Signed zero formatting is not only a problem for Python programs. The oversight in the lack of an option and nice default was made long ago in the early printf implementations, and permeates all software. It would be controversial to say that we’re now going to break every program in existence that depends on displaying -0 (whether intentional or not). As a goal that’s “good enough” and more feasible, I’d rather see languages and libraries reach some rough consensus on opt-ing in via format spec.

vstinner · February 21, 2022, 12:42pm

Would it be possible to explain that in the PEP?

gpshead · March 2, 2022, 5:18pm

The steering council briefly discussed this PEP yesterday and we decided it made sense to defer to @mdickinson to be the PEP delegate decider for this one assuming he’s willing to take that role. (Submission for SC consideration: PEP 682 -- Format Specifier for Signed Zero · Issue #110 · python/steering-council · GitHub)

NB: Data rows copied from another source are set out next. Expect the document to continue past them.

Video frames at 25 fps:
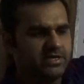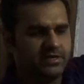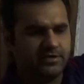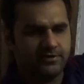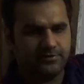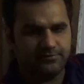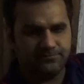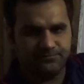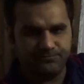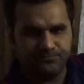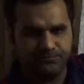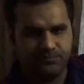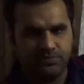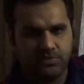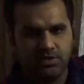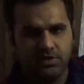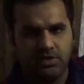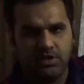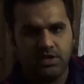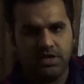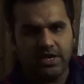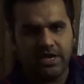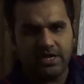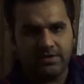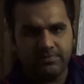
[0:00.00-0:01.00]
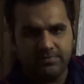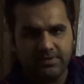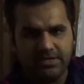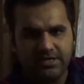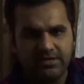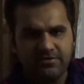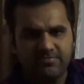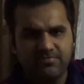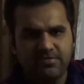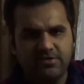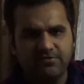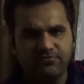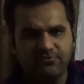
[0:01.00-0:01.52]
here. And
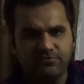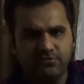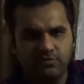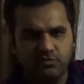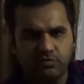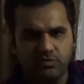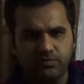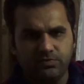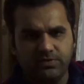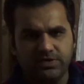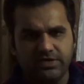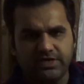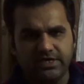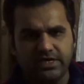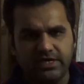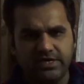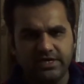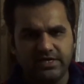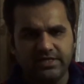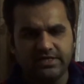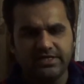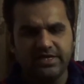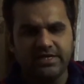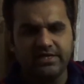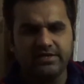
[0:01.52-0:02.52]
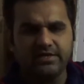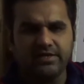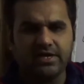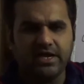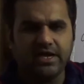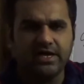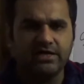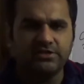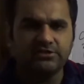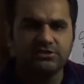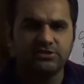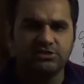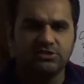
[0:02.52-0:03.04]
believe me, if you would be creating that
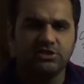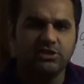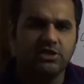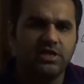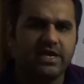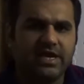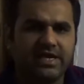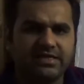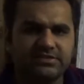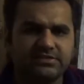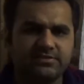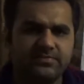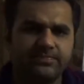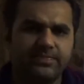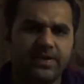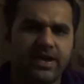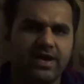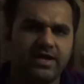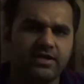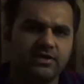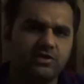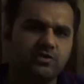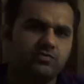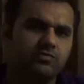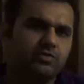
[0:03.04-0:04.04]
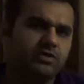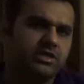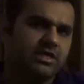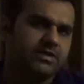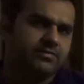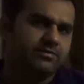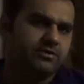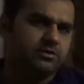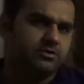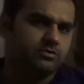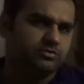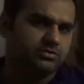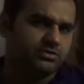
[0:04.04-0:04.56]
tranche, as a bank, you would
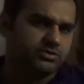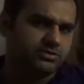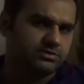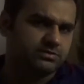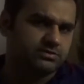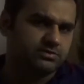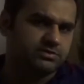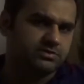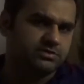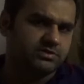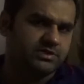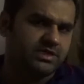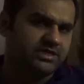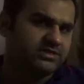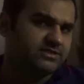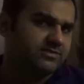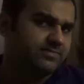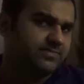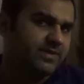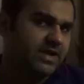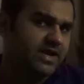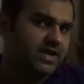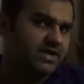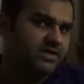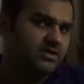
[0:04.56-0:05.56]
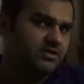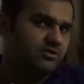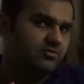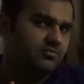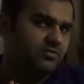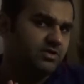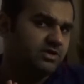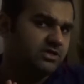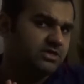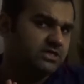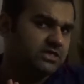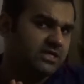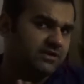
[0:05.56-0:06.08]
never lose. As a bank, you
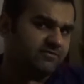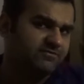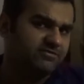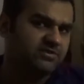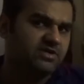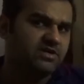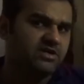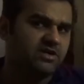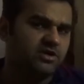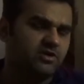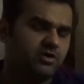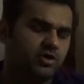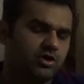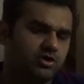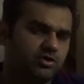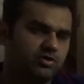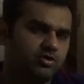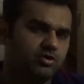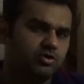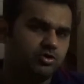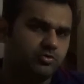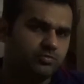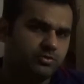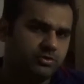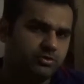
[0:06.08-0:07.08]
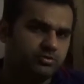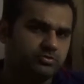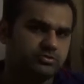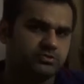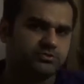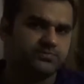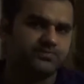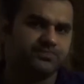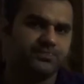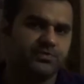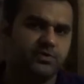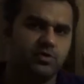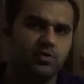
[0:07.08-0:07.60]
would definitely not going to be lose.
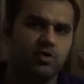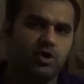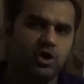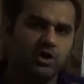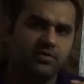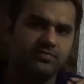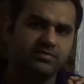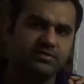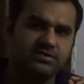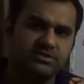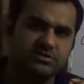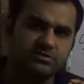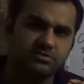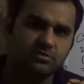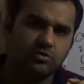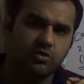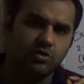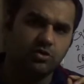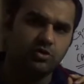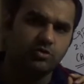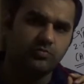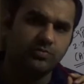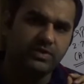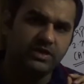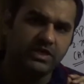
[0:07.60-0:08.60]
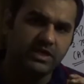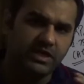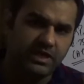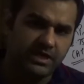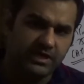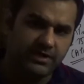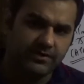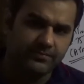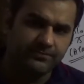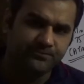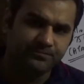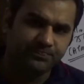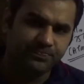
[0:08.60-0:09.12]
You always going to be
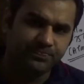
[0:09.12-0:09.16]
gained.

h-vetinari · March 2, 2022, 10:20pm

Regarding parity with C++, the cited P1496 was withdrawn, but I did find a paper by Victor Zverovich – principal author of fmtlib/fmt, and driver of the monumental standardization process for std::format & std::print (in its 13th revision…) – that argues pretty strongly against doing this in C++.

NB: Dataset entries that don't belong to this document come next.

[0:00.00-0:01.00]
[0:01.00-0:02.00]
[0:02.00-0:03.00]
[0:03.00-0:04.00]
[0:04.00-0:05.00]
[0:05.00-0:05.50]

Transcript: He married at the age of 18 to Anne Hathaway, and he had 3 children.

Edit: just saw that this paper was withdrawn as well. I don’t think the promised consensus paper ever materialized.

Not saying this is a bad thing to do for python, just that the references to C++ should probably be updated (and perhaps this changes the equilibrium of trade-offs e.g. regarding syntax).

belm0 · March 2, 2022, 10:26pm

If you follow the issue trackers for P1496 and P2021, the conclusion was that both the P1496 and P2021 authors withdrew their proposals, and would provide a consensus proposal for C++23.

From my reading, Victor Zverovich’s response seemed to misunderstand the issue and overstate the performance impact. (The Python reference implementation proves that the performance affect is negligible.) There are no hints in the tracker as to what the “consensus” is, but I hope that the authors have worked it out.

h-vetinari · March 2, 2022, 10:33pm

Yeah, I saw after posting (I had been mislead by the large gap in paper number to think that one supersedes the other).

I asked about the status of the promised consensus paper, but my impression remains that it’s dead (C++ standardization is littered with corpses of both ideas and – figuratively – their authors; the default is statis, and only with extreme effort can things be made to move).